How does this history lesson apply to today’s conflict? First, it proves that, even at its worse, attacks on Gulf tankers yields few negative ramifications for trade or energy security—tankers are hard to sink, and other oil-producing nations simply replace sunken supplies. It also suggests that the Reagan administration did not race to secure crude shipments in the Gulf when they were being attacked during the Iran-Iraq War. The US slowly embraced military action not because it felt compelled to protect oil shipments but because it did not want the Soviets to gain an advantage by protecting Gulf shipments. Therefore, the “Tanker War” was not as frightening as modern experts suggest. In the words of Robert Reid, an international correspondent for the Associated Press during the Iran-Iraq War, the current situation is “way cooler” than it was during the height of the “Tanker War.” This is because, in the 1980s, Iran was directly waging attacks on tankers to induce superpower involvement. Now, however, the Iranians must carefully decide which tankers to attack since they need European and Arab nations to join them in their confrontation with the US.
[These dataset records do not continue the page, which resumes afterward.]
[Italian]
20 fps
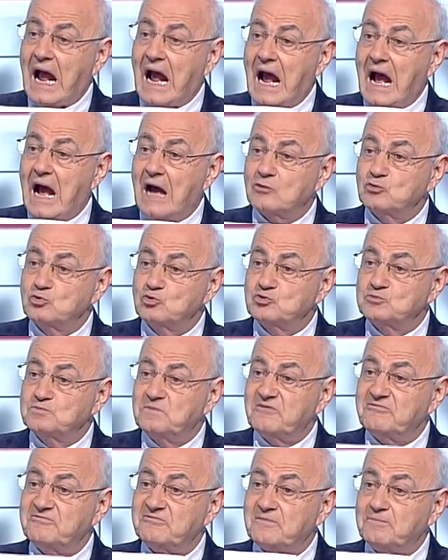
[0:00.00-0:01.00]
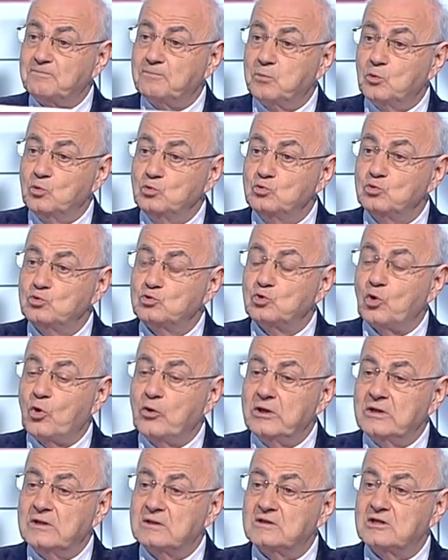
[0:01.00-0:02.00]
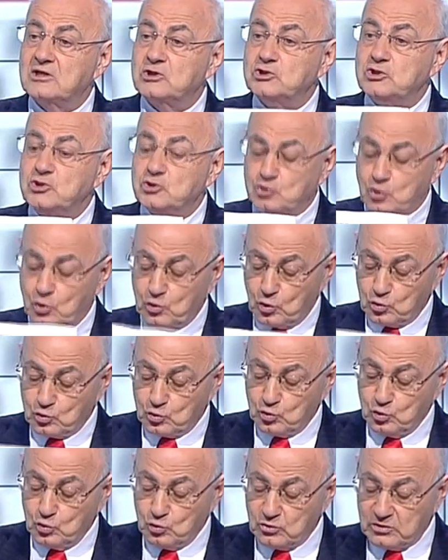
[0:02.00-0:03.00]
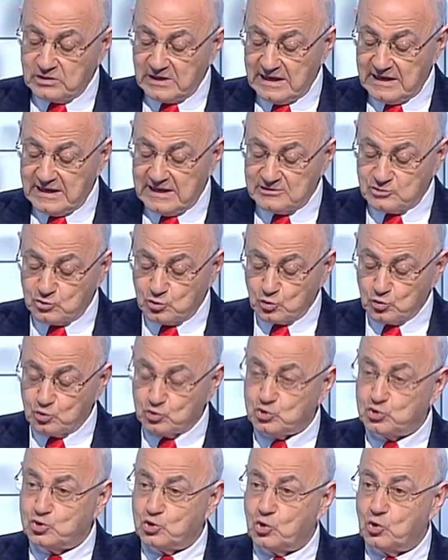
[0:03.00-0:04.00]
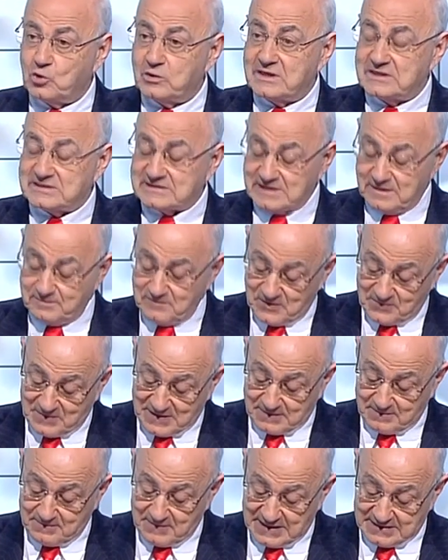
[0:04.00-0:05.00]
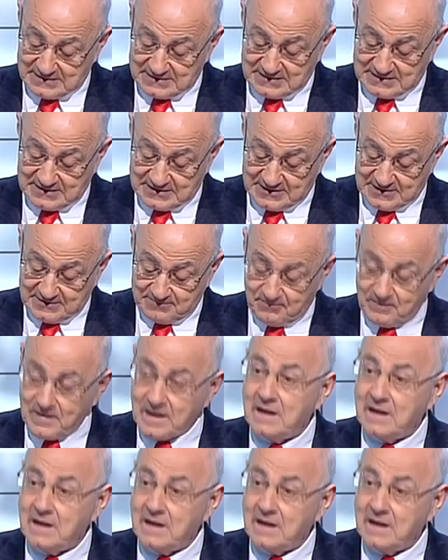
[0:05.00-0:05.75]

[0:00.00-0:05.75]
adusbef.it ci sono tutte le istruzioni e se mi permette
Recently, most commentators have criticized President Trump for calling the recent attacks “very minor.” While his unwise strategy provoked this new US-Iran confrontation, his assessment of the tanker conflict is largely accurate. History confirms that another tanker war will not be as menacing as experts think.
But the historical analogy also encourages caution from the US. When the US Navy began escorting tankers in the Persian Gulf in 1987, some of its ships were attacked and others came very close to hitting mines. If the US decided to launch another Operation Earnest Will to protect tankers, it would occupy a substantial number of the Fifth Fleet and could invite some serious harm. Going into 2020, that’s the last result Trump needs.